POPSUGAR Celebrity

Racking Up Ribs at Nevada's Best in the West Cook-Off

Sep 8 2009 - 3:50am

How much do I love ribs? I'd say that I was probably born with one in my hand, that's how much I love them — and grilling up a distinctive ginger-infused batch of my own [1] recently only heightened my desire to indulge more.

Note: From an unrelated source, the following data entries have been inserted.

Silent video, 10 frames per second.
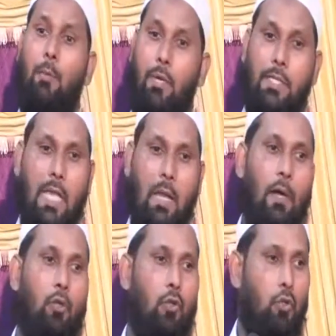बीस साल
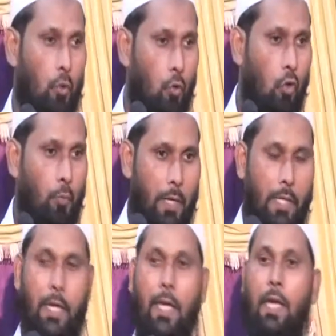बाद तो ज़रूर
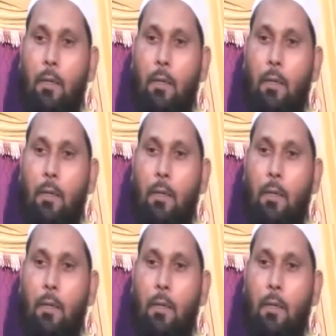पढ़िए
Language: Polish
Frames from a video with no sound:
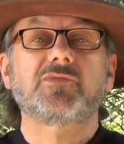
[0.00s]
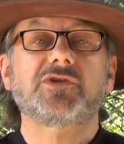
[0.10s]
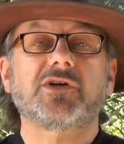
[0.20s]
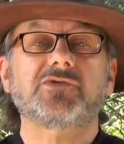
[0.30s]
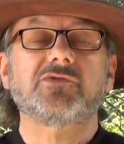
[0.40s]

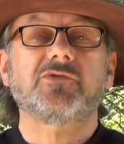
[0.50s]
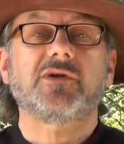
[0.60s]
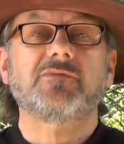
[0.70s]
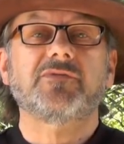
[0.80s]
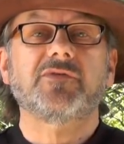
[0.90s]
przekazują
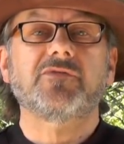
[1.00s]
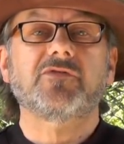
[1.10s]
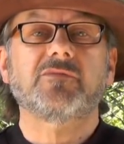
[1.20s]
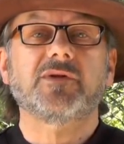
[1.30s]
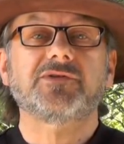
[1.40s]
nam pewne
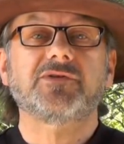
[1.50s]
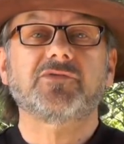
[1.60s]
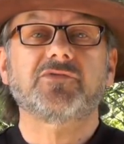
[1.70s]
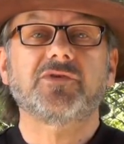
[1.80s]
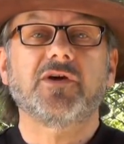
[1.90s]
informacje,
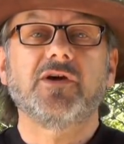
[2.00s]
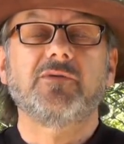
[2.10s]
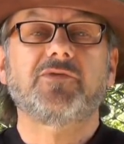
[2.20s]
które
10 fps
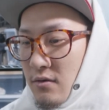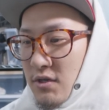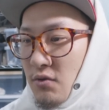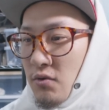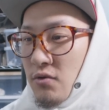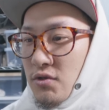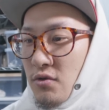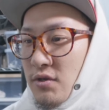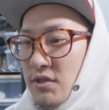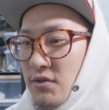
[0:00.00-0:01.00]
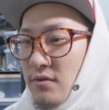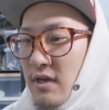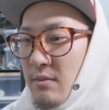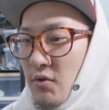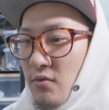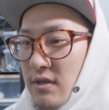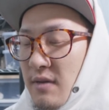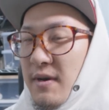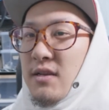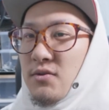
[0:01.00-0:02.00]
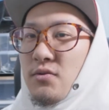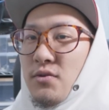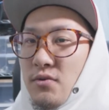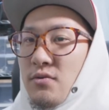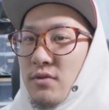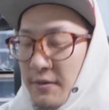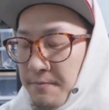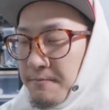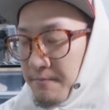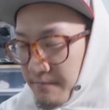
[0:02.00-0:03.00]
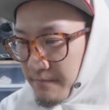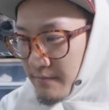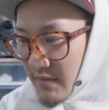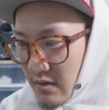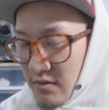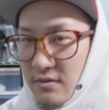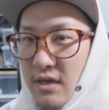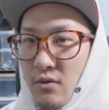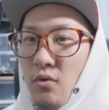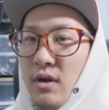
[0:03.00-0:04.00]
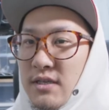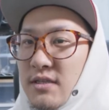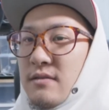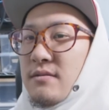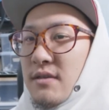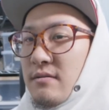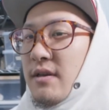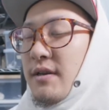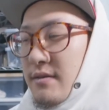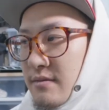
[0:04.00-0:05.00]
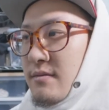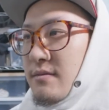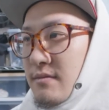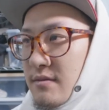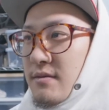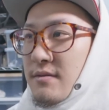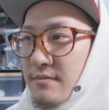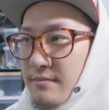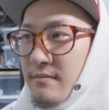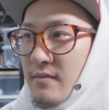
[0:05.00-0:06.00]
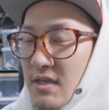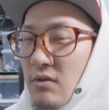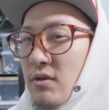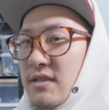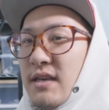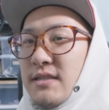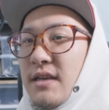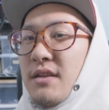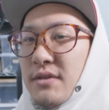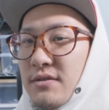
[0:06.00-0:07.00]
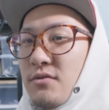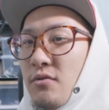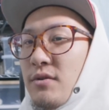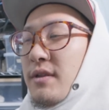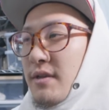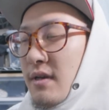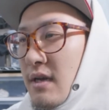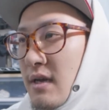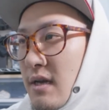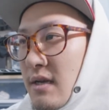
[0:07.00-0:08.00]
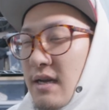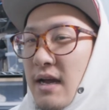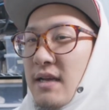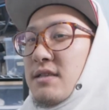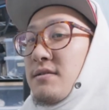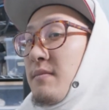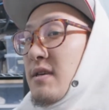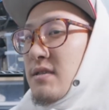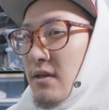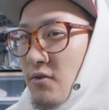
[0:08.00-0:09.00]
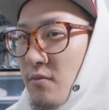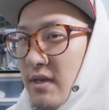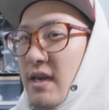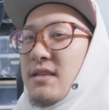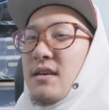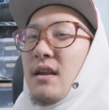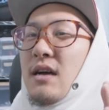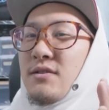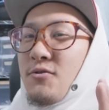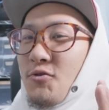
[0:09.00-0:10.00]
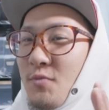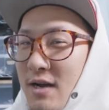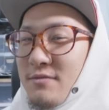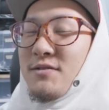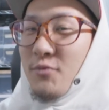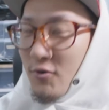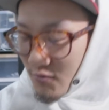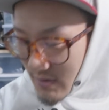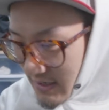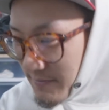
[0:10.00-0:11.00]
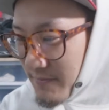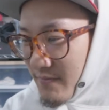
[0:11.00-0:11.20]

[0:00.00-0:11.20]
仕事上必要ないものは手放そうということで、すげえ後悔してるんですけどね。結構機材整理はする方なんで。で、話ずれましたけど、ケージから外すこともあるんです、僕の場合。だか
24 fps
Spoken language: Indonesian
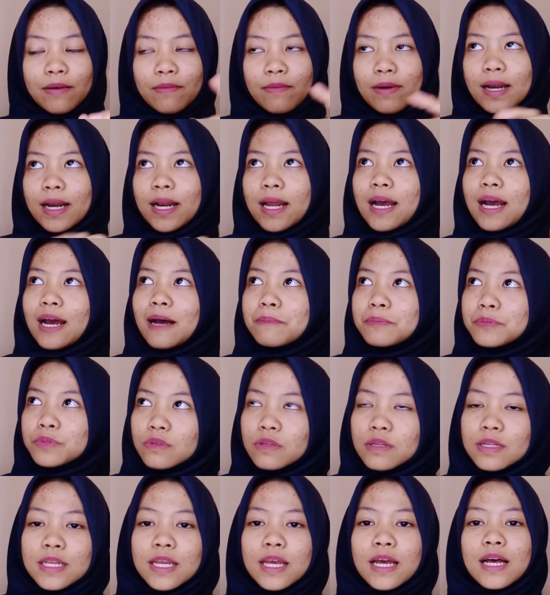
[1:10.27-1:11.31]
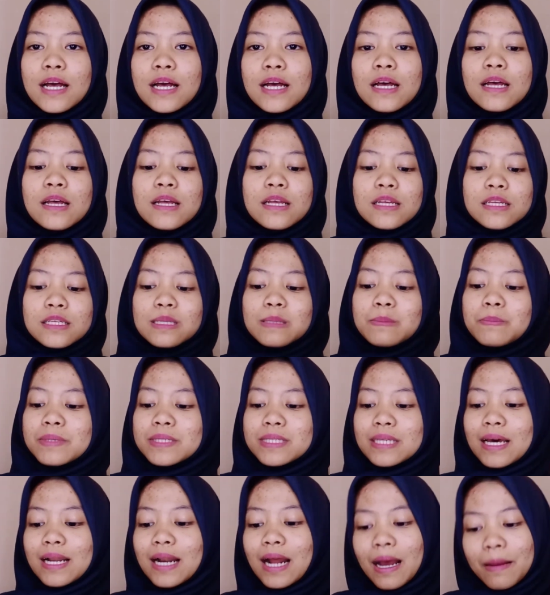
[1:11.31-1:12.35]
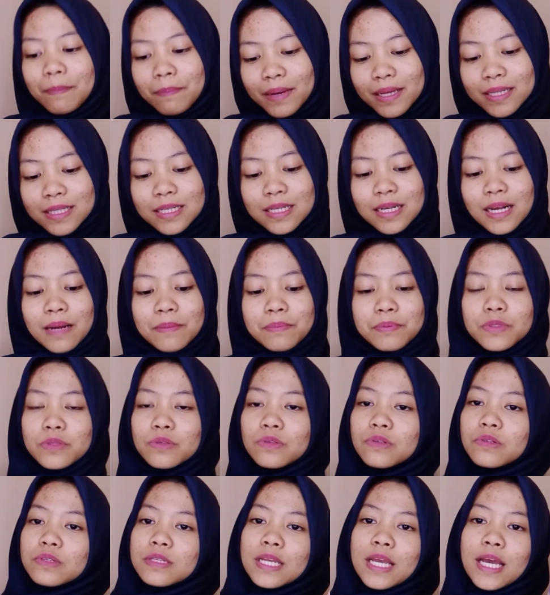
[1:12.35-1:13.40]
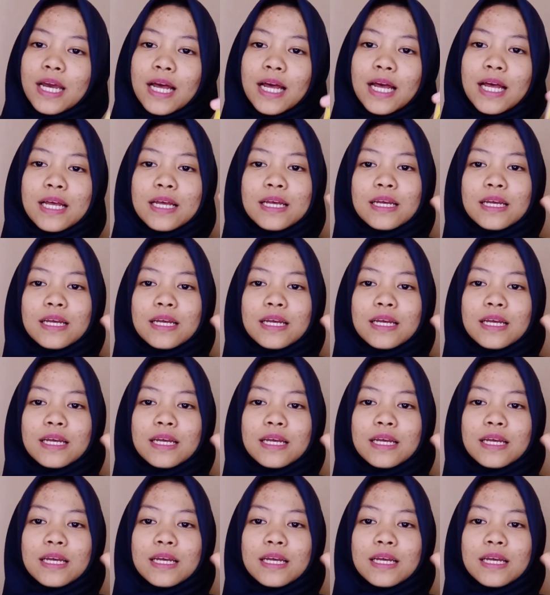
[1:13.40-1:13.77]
warna kapsulnya besar apa sih kapsulnya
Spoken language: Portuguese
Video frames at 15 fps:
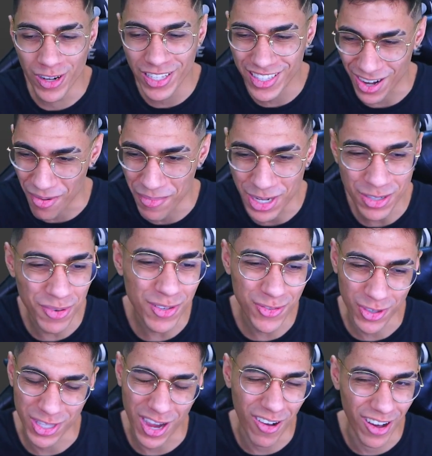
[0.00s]
literalmente. Mas
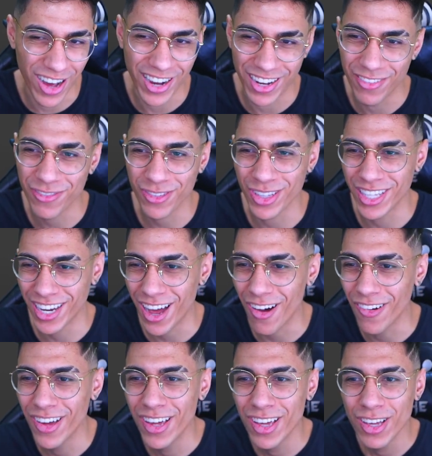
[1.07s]
ficou da hora, ficou
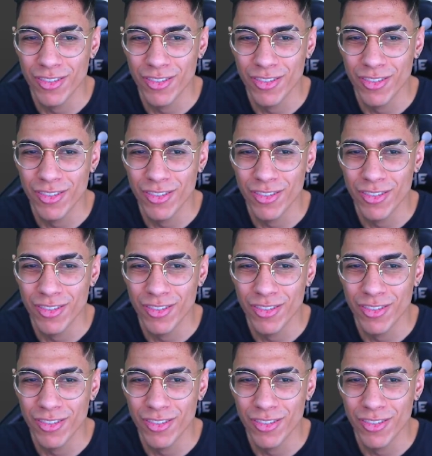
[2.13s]
legal.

I've always had the itch [2] to go to the Best in the West Nugget Rib Cook-Off [3] in Sparks, NV. With more than 500,000 visitors and 100 tons of ribs, the six-day, free-admission rib festival is one of the largest outdoor barbecue events in North America. At the last minute, I decided there was no time like the present, and drove square across California and into the smoke. To find out what the event was like, keep reading.

Low And Slow

My first stop was at Sparks local BJ's Nevada Barbecue Company [4], a rib cooker I'd heard some good things about. They smoke their ribs over coals with onion tops for some added sweetness.

Bragging Rights

Like everyone else at the festival, local barbecue joint BJ's displayed all of its bragging rights. At rib festivals, meat eaters are drawn to the tents with the most awards and trophies.

BJ's Ribs

The ribs at BJ's turn out to be a tad dry, with not too much meat or heat, but they are a pleasant start to a long day of rib-chomping.

Worth the Wait?

The line at my next stop, Bone Daddy's BBQ [5], was obscene. Hands-down the longest line at the festival, the wait tops 30 minutes. Hopefully it was for good reason: The Midland, MI-based smoker took the top $7,500 prize [6] last year.

Yes, Worth That Wait

The ribs turn out to be the best at the fest. They're a deep, dark mahogany shade, with an unctuous, falling-apart texture and a tart-tangy sauce that has been brushed on at the very end. I wish we had ordered more.

Kinder's Kind Cuts

I headed to Kinder's Meats [7] next, after overhearing people behind me in line at Bone Daddy's rave about the spicy ribs. The San Pablo, CA joint has great sauce — the spiciest is made with habañeros and indeed wildly fiery — but I found the ribs to be disappointingly dried-out and stringy.

Texas Taters

I was getting full from three samples of ribs, so it was time to take a walk around the premises and check out non-rib offerings, of which there are many. I was intrigued by something called Texas Taters [8], ribbonlike potato chips served on a plate with condiments. I also spotted deep-fried pickles [9], fried zucchini, beer-battered mushrooms, and spicy smoked turkey wings.

No Seats at the Table

The Best in the West had several mammoth seating areas, but even these were packed with attendants. Most people — myself included — gave up on seating and ate standing up.

Worthy of a Throwdown

I plunged back into rib-eating at Butch's Smack Your Lips BBQ [10]. Founder Butch Lupinetti hails from Mt. Laurel, NJ, and is famous for two things: winning cross-country rib cook-offs, and beating out a certain Bobby Flay in a barbecue throwdown. His ribs are lean, with lots of meat, and a sort of sweet-and-sour sauce that comes in mild, medium, and hot.

A Caveman Moment

I'd read about the gargantuan beef ribs at Hinckley, OH-based Desperado's BBQ & Rib Co. [11], and even though I'd eaten pork ribs the whole day, I just couldn't resist getting one. They were meaty, gamey, and so big they didn't fit into a styrofoam takeout container. I preferred the pork ribs, but admit I sort of enjoyed eating like a Flintstone.